Prabowo Subianto dan Buku Sintong Panjaitan
Apa yang terjadi dengan “kasus” isi Buku Pengalaman Sintong Panjaitan (SP) sebagai Komandan Kopasus bisa dilihat dari berbagai segi. Tetapi yang menarik sebetulnya, menjadi ramai tatkala hal itu dibeberkan oleh media massa, tentunya dengan dibumbui oleh “interpretasi” dari para pengelola media. Inilah barangkali suatu bukti keperkasaan media massa dalam mengemukakan suatu fakta.
Seperti yang dikatakan Agum Gumelar (purnawirawan Letnan Jenderal), pada satu acara di TVOne Selasa malam (16/03), ada fakta-fakta yang dikemukakan SP tentang Prabowo Subianto. Apakah fakta itu memojokkan beberapa orang atau ada pihak-pihak yang dipojokkan, tergantung dari sudut mana melihatnya. Agum Gumelar adalah satu dari tujuh jenderal anggota tim yang ditugaskan untuk memberikan masukan kepada Panglima ABRI berkenaan dengan salah satu kasus yang melibatkan Prabowo Subianto.
Fakta inilah sebenarnya yang dikembangkan oleh para ahli media melalui media massa. Di dalam teori komunikasi, jika seseorang melihat suatu peristiwa yang terjadi (suatu fakta), maka dia akan menangkap dan mempersepsikannya sesuai dengan pengalamannya yang ada dalam kerangka berpikirnya, sehingga apa yang dia kemukakan, bisa saja tidak sesuai lagi dengan fakta yang sebenarnya, karena adanya persepsi dari si pembuat dan pengelola media.Persepsi dari pengelola media bisa dilihat dari topik/judul berita, orang-orang yang dimintai komentar atau diwawancarai, di halaman mana informasi/berita itu dimuat dan lain sebagainya. Bahkan mungkin bisa dilihat juga dari pilihan kata dalam pemberitaan itu dan topic atau kata-kata apa yang sering muncul pada pemberitaan itu.
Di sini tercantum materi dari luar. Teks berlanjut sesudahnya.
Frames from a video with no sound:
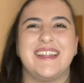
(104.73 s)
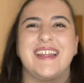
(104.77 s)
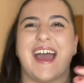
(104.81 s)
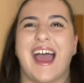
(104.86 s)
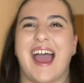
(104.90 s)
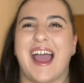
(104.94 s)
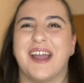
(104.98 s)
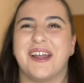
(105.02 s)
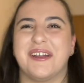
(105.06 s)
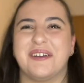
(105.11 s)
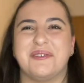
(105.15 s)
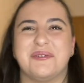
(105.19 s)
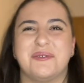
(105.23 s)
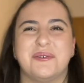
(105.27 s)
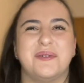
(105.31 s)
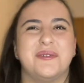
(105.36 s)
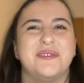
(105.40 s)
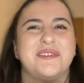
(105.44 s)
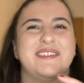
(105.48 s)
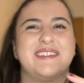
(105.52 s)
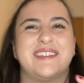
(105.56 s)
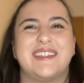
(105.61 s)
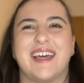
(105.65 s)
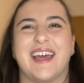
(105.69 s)
the
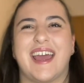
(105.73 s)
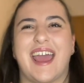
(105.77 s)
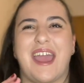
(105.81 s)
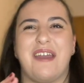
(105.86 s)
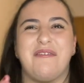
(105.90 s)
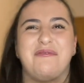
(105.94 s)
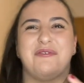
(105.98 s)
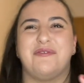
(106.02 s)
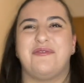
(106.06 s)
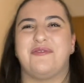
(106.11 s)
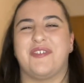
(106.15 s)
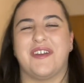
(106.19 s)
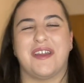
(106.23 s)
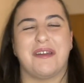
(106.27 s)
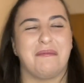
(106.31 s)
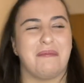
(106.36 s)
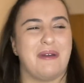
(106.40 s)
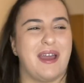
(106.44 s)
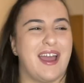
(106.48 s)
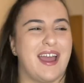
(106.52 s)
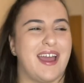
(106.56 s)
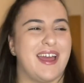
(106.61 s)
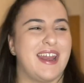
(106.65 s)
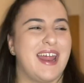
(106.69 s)
angles, the everything,
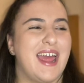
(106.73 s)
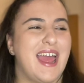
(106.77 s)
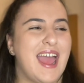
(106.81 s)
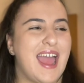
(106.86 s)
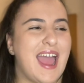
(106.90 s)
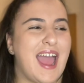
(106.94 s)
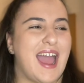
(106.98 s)
man.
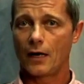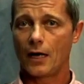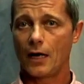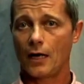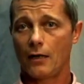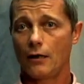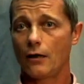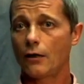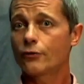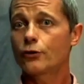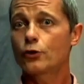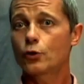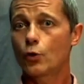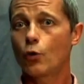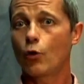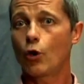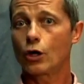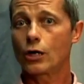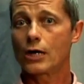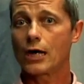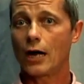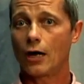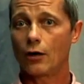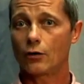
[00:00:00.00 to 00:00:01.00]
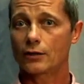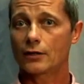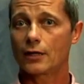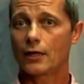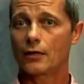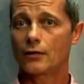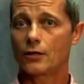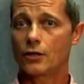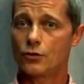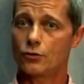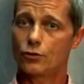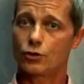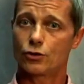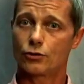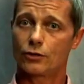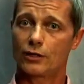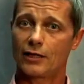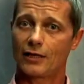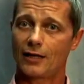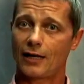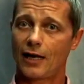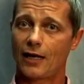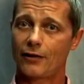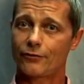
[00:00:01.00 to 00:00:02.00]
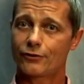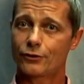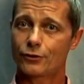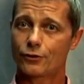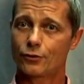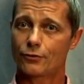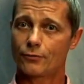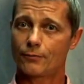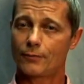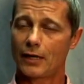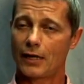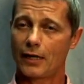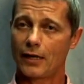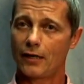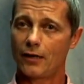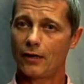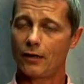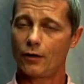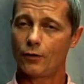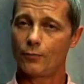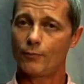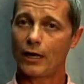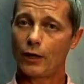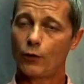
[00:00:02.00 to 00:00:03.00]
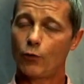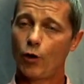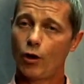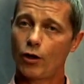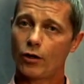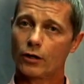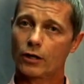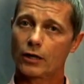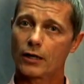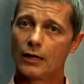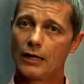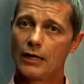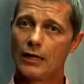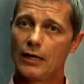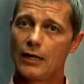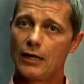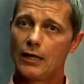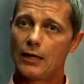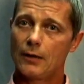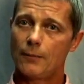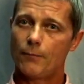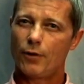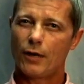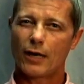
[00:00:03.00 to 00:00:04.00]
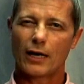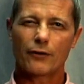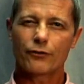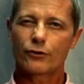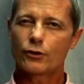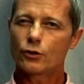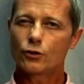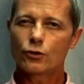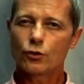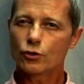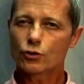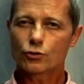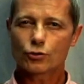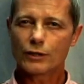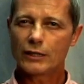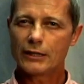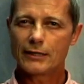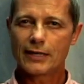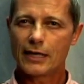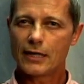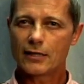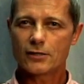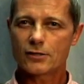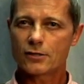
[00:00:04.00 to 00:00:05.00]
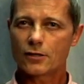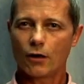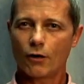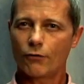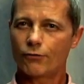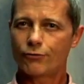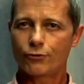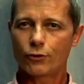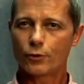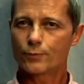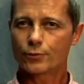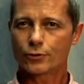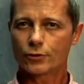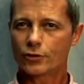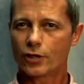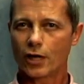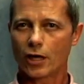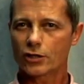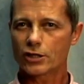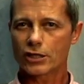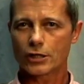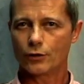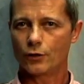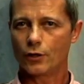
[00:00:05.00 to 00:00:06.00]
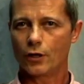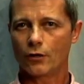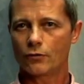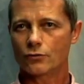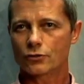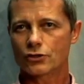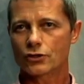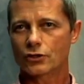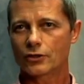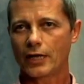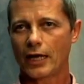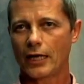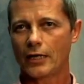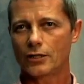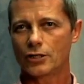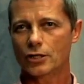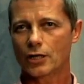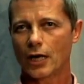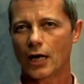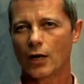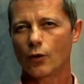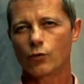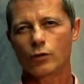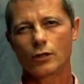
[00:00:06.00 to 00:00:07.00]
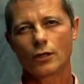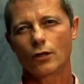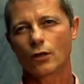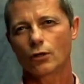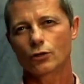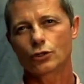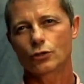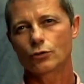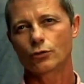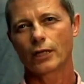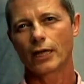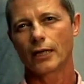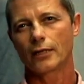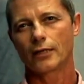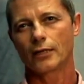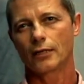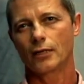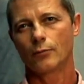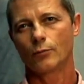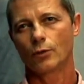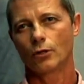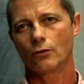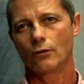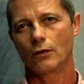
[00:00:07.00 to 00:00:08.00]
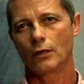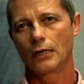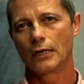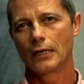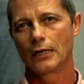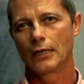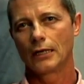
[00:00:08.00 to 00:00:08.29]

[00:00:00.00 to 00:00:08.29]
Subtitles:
I love to work out usually after my work, but after 2-3 days of full production on stage, I would not do that anymore.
Ketika informasi/pemberitaan itu sudah sampai kepada publik, akan sukar untuk dibendung atau ditahan, apalagi diredam/ditutupi, bahkan tidak akan dapat diduga pula reaksi yang terjadi setelah khalayak mendapatkan informasi tersebut.
Maka, pantaslah kalau para penguasa dahulu kala sangat takut kepada media dan orang-orang pengelola media, karena reaksi yang terjadi di kalangan masyarakat sukar diduga dan susah untuk dikendalikan. Tidak heran, maka kalau ada suatu kejadian genting dalam suatu negara, selalu diiringi dengan pemberangusan media massa.
Saya jadi ingat ketika terjadi peristiwa Mei 1998, saat Presiden Soeharto “lengser Keprabon”, sempat beredar email ( di media massa tidak ada informasi tersebut), akan terjadi kudeta. Orang-orang daerah yang berada di ibukota supaya segera kembali ke daerah masing-masing. Email itu diperkuat bahwa penulis email tersebut sangat dekat dengan Habibie. Kalau pengalaman saya mendapat cerita dari teman istri saya, suaminya (seorang Letnan Jenderal ) diangkat secara mendadak sebagai Kasad hanya dalam jangka waktu 16 jam. Suatu rekor jabatan KASAD tercepat dalam sejarah ketentaraan Negara Kesatuan Republik Indonesia. (tapi tampaknya belum ada yang mengungkapkannya). Setelah itu, KASAD diserahterimakan kepada jenderal lain. Hal ini menunjukkan, betapa gentingnya situasi pada saat itu.